I'm a machine learning engineer for batteries, living in Germany. I started as an electrician, spent time building high-voltage battery prototypes in automotive, and then got pulled deeper into machine learning for battery systems.
Recently, I’ve been building neural surrogate models for dynamic battery operation. Before that, I consulted for a Silicon Valley battery startup and built the open-source battery-ML project that led to that engagement.
I checked off my travel bucket list early: solo motorbike through Vietnam, and a Work and Travel chapter before that.
Why batteries, why AI
I got into the field by accident after undergrad, joining an 800V/750kW automotive battery project. I stayed because batteries sit at a challenging intersection: electrical, thermal, mechanical, electrochemical, safety, and control constraints all interact, and small improvements matter a lot at battery-industry scale.
That complexity pulled me through hardware, embedded systems, simulation, and eventually deep learning. I see neural nets as a generic mesh and backprop as a generic solver. That framing shapes how I think about battery ML: useful when it cuts down expensive engineering and testing loops, learns from messy operational data, and captures hardware-specific quirks that are hard to model explicitly. Dangerous when validation gets too clean, and most valuable when it behaves sensibly outside idealized data.
What I bring
- Bridging hardware, physics, and ML. I’ve worked close to real battery hardware, simulation, embedded systems, and neural modelling. That helps me connect constraints across disciplines and question assumptions that look fine in isolation but fail at system level.

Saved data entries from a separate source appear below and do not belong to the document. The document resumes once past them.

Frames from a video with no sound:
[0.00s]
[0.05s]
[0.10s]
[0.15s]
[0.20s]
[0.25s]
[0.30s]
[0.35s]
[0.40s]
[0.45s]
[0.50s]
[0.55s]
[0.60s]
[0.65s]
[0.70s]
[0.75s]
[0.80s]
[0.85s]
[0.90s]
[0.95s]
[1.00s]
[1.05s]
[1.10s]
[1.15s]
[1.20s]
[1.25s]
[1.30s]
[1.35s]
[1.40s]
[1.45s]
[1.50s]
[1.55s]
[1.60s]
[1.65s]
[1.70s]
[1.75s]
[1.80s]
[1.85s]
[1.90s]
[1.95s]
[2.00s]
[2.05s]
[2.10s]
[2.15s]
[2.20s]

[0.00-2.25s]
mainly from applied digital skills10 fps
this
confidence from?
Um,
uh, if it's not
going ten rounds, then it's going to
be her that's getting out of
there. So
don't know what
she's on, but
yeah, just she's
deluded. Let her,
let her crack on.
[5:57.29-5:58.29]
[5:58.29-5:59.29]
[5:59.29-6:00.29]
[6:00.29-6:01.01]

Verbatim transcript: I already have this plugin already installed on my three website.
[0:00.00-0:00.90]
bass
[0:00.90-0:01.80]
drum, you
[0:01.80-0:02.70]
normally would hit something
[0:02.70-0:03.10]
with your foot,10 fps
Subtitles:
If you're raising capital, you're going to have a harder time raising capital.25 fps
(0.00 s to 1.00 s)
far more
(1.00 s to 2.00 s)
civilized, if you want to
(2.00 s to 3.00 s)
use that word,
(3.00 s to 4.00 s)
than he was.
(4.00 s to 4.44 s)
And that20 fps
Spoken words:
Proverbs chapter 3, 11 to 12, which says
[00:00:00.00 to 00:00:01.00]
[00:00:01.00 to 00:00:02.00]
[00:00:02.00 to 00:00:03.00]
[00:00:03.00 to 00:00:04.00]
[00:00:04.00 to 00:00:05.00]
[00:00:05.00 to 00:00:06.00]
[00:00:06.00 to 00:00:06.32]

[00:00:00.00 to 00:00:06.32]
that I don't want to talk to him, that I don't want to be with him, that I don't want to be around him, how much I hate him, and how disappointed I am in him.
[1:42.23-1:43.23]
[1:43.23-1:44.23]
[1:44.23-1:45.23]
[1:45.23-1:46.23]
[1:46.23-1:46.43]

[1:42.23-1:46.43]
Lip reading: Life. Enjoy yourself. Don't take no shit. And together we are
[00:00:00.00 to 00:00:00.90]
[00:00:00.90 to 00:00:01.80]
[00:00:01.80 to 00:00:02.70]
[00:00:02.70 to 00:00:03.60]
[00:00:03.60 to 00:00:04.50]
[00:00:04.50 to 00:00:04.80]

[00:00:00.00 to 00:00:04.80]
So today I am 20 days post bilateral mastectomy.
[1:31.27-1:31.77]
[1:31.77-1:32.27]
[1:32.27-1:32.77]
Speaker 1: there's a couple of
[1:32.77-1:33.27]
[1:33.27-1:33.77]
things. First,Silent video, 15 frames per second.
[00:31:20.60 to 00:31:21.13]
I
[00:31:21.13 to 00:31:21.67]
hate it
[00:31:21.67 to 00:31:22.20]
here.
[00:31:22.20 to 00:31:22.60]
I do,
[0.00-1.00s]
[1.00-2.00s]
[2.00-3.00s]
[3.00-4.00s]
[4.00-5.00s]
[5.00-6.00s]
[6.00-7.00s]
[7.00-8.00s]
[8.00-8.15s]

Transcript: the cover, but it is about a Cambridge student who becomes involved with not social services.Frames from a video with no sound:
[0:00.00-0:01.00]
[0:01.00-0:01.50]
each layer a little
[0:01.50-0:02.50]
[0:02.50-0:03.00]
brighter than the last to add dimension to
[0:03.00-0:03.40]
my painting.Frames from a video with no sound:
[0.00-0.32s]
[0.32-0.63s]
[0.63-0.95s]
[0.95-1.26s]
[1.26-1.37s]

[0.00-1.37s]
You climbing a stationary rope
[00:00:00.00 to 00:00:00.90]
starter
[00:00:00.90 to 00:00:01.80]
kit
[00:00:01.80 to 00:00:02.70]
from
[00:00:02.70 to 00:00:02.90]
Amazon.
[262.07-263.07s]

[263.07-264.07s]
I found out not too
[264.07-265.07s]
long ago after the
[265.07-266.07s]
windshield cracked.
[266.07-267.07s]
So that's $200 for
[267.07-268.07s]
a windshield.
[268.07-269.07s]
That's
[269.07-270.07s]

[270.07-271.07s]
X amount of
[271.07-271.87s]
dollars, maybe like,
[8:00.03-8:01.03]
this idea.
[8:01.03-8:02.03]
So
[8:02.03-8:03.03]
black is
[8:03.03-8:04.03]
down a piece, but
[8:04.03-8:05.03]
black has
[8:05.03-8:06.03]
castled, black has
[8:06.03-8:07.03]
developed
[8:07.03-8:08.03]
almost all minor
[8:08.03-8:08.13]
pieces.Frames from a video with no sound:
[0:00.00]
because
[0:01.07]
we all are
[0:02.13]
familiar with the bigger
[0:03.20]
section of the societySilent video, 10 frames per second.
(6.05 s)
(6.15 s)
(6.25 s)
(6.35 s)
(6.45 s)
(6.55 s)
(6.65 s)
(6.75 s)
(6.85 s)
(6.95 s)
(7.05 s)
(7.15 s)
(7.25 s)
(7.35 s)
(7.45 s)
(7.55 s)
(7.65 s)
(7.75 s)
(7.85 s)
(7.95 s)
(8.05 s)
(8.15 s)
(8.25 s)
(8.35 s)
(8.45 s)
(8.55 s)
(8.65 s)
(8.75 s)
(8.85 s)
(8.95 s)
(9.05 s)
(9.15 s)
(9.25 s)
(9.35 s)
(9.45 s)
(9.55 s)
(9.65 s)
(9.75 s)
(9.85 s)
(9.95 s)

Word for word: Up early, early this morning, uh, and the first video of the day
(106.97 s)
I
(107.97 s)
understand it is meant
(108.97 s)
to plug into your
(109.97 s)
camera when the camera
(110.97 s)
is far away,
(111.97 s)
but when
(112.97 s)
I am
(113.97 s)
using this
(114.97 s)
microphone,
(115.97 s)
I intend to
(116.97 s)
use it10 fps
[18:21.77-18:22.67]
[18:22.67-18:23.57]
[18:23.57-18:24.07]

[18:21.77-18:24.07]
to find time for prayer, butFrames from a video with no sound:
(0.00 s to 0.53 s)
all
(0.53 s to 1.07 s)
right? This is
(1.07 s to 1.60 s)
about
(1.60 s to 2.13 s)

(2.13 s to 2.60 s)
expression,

- System-level trade-offs. Across thesis work, consulting, and independent research, I’ve benchmarked model families under matched hyperparameter budgets and realistic operating profiles. I care less about narrow benchmark wins than about models that are reproducible, robust, and useful inside an engineering workflow.
- Structure in ambiguity. I’ve repeatedly taken open-ended technical problems and turned them into testable progress, from high-voltage prototypes and embedded AI hardware to fast-moving production codebases and neural battery modelling.